→ **PROBLEM STATEMENT**:
Check which lines of the entries that follow hold "with", then give the number of those lines and nothing more.

Collected data entries
· · · · ·
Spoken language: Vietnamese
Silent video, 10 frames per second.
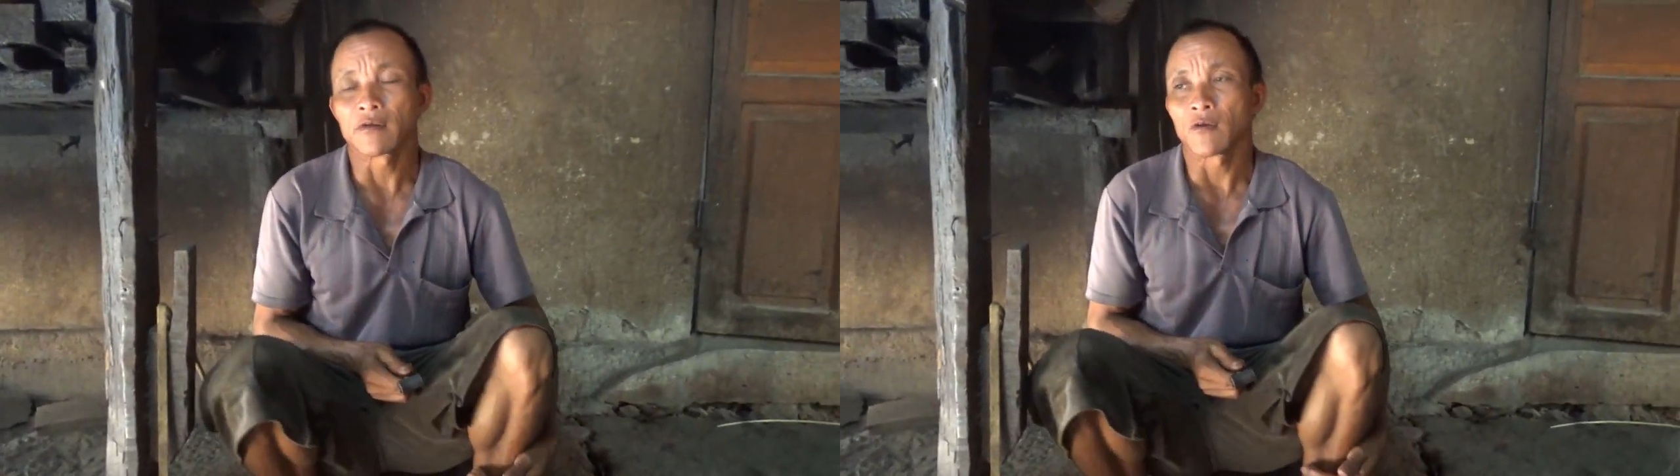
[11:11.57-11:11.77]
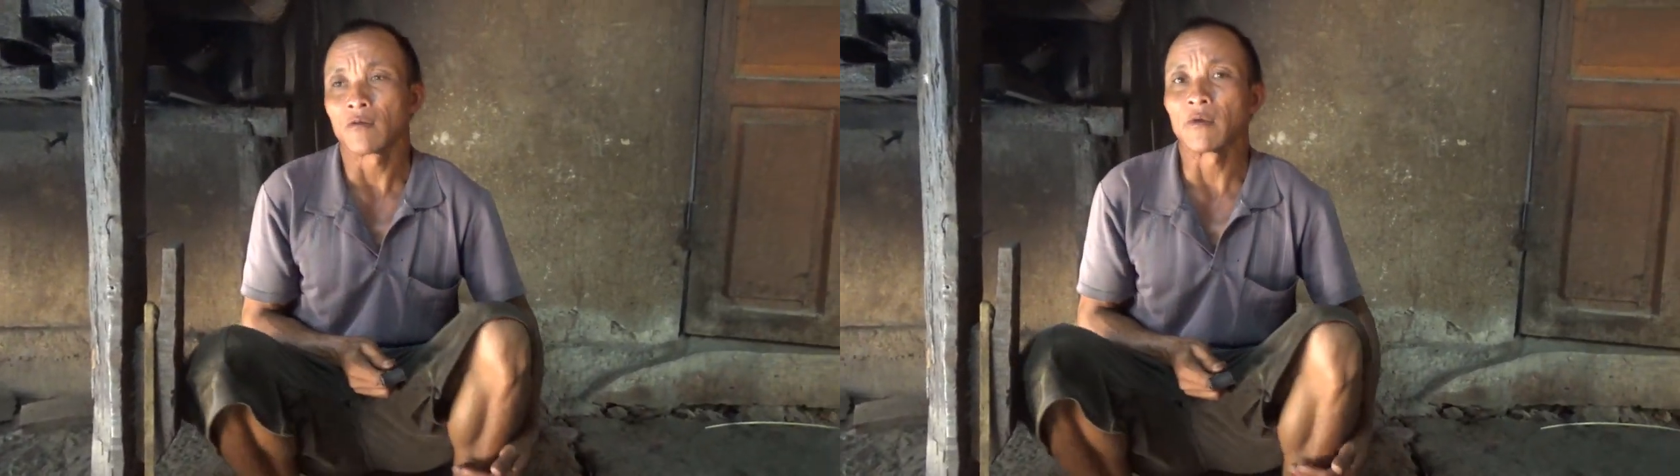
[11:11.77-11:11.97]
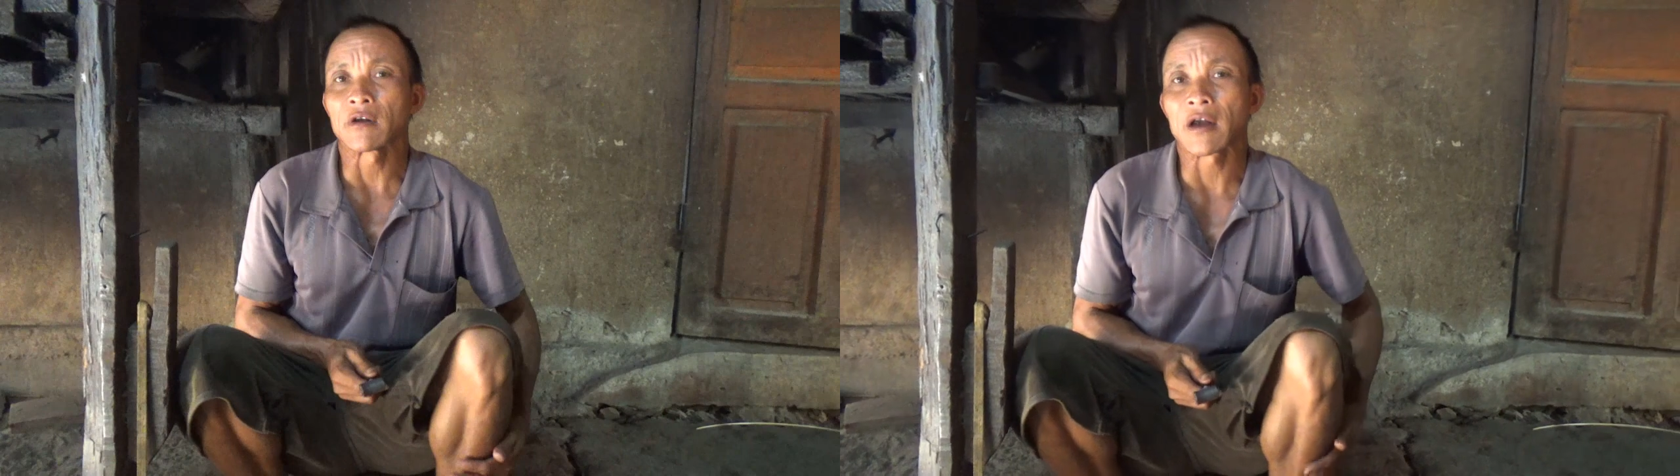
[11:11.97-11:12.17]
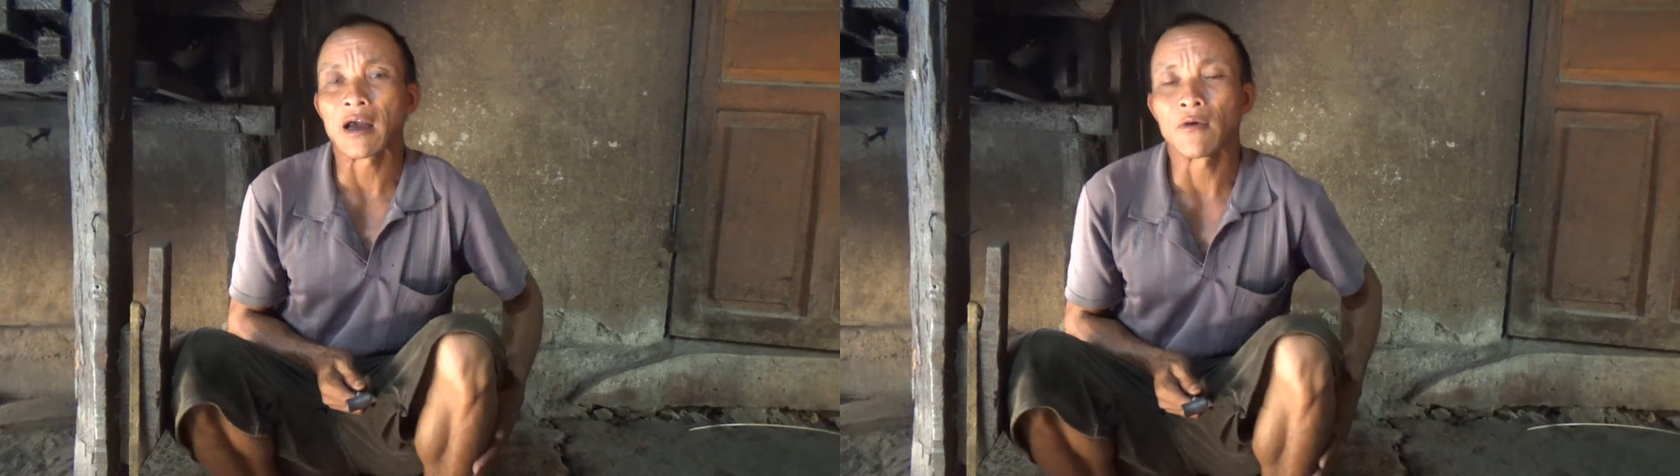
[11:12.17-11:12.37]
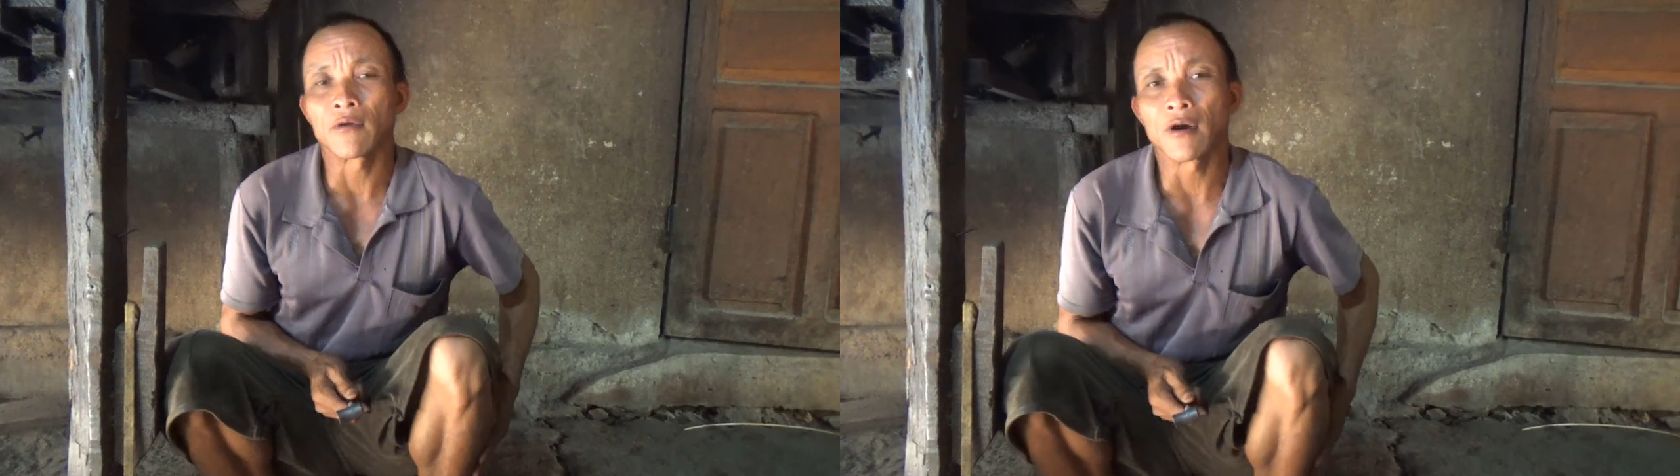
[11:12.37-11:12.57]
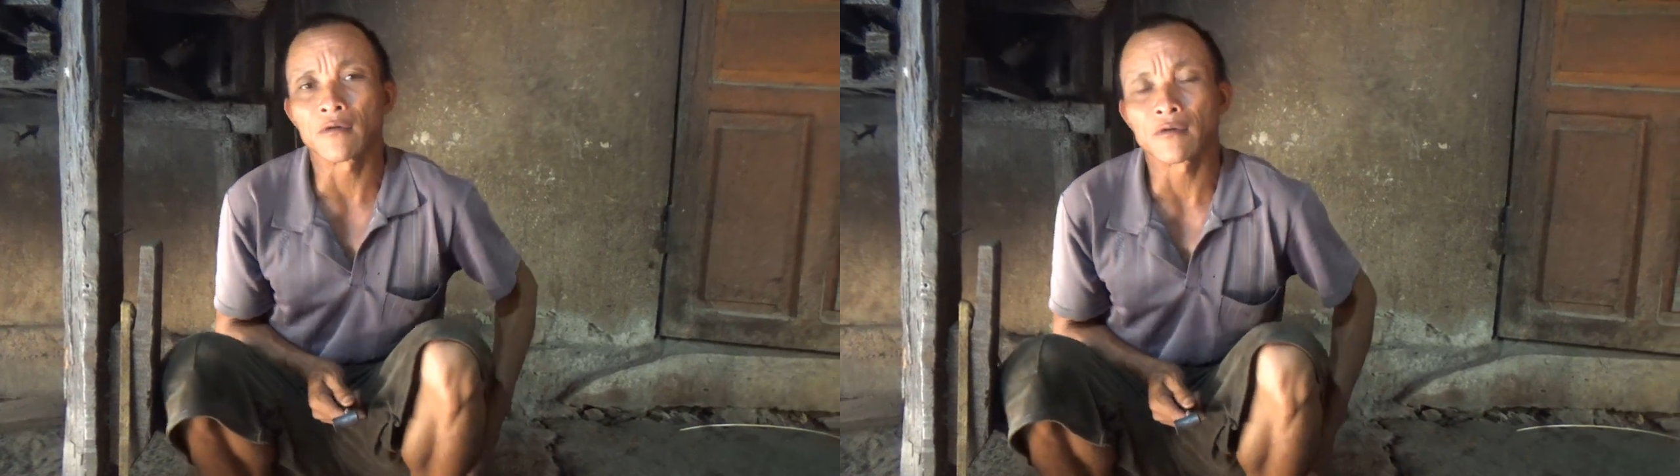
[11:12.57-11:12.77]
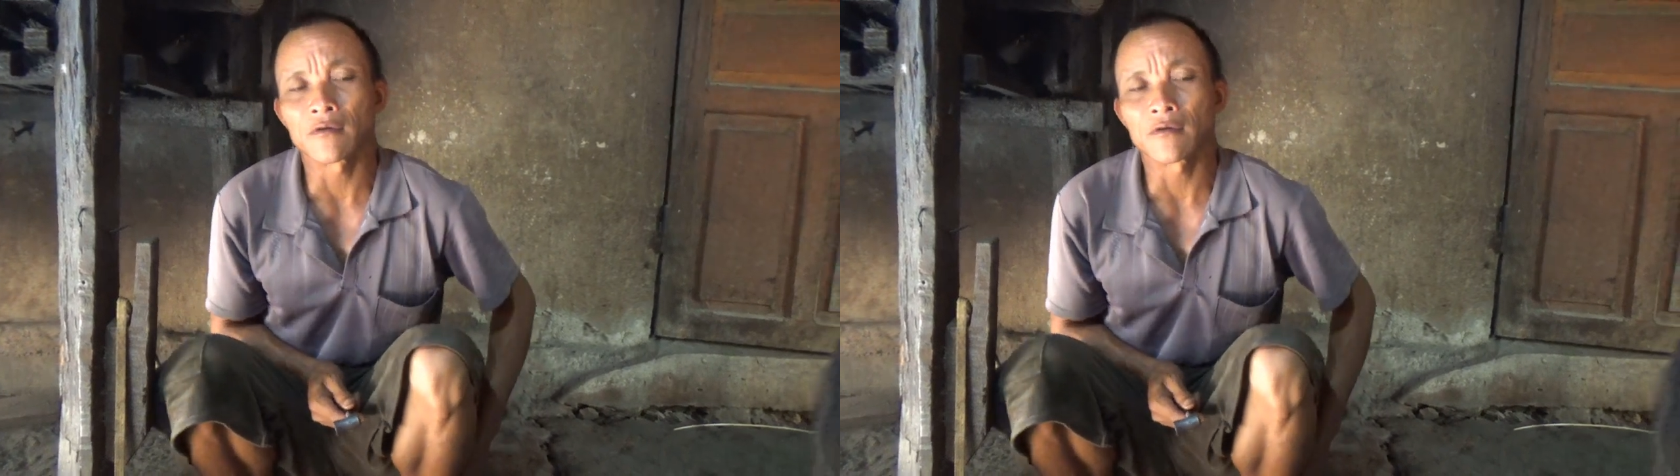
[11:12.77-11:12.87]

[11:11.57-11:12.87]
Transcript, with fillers: đổi mình cao không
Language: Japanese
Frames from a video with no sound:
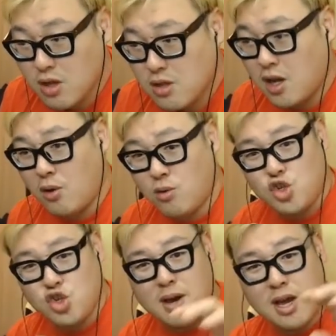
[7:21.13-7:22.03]
なんか
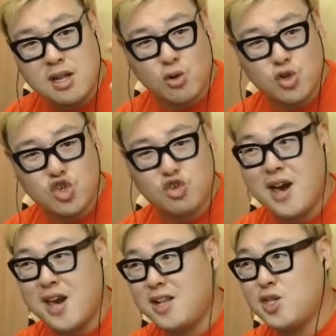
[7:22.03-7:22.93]
40枚入り、50
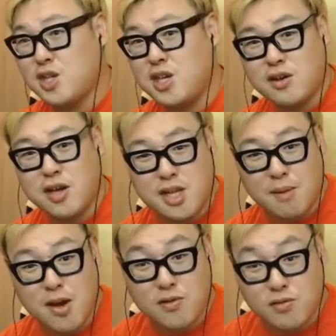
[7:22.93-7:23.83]
枚入りってって200円、
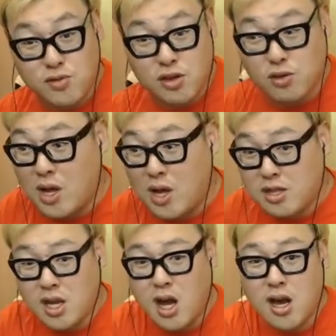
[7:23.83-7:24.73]
300円で売ってるけど、
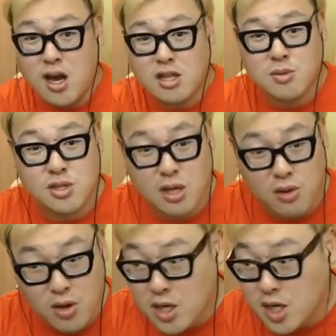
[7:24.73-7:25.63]
割って考えてみなさいよ。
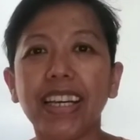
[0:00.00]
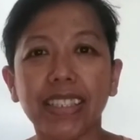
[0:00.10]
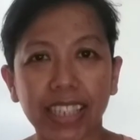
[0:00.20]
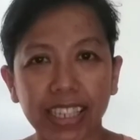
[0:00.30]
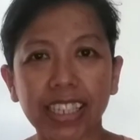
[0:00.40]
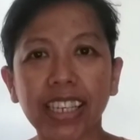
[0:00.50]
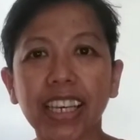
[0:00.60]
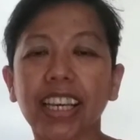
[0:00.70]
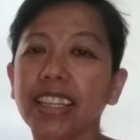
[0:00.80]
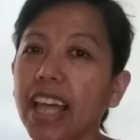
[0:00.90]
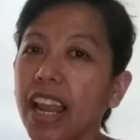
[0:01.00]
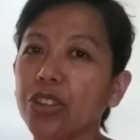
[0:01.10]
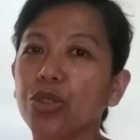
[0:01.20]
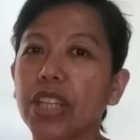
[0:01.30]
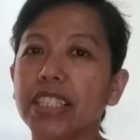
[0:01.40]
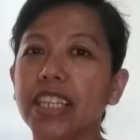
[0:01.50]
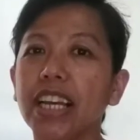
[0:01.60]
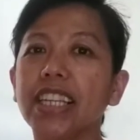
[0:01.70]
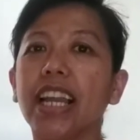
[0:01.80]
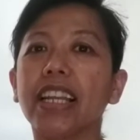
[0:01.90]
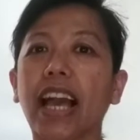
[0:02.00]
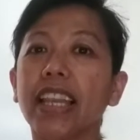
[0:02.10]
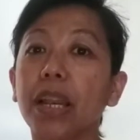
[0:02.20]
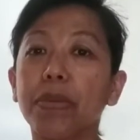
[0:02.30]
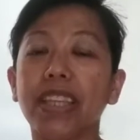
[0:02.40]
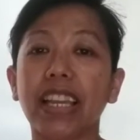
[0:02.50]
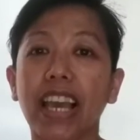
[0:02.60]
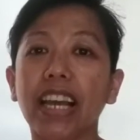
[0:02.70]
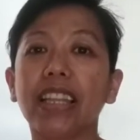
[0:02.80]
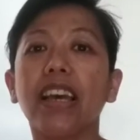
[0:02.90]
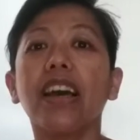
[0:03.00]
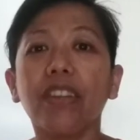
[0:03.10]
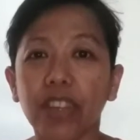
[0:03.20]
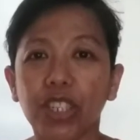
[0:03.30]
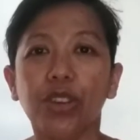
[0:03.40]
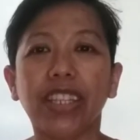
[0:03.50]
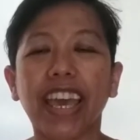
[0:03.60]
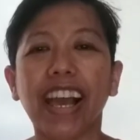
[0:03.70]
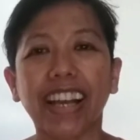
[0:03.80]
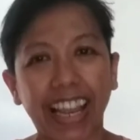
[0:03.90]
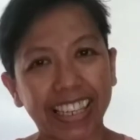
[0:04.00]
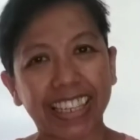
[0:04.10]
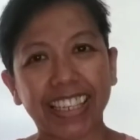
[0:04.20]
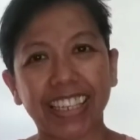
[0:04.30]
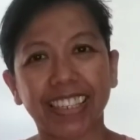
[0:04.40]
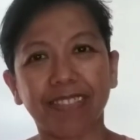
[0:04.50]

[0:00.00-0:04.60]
jadi kita langsung saja dan kalian bisa lihat video saya kali ini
· · · · ·
→ **OUTPUT OF THE EXERCISE**:
2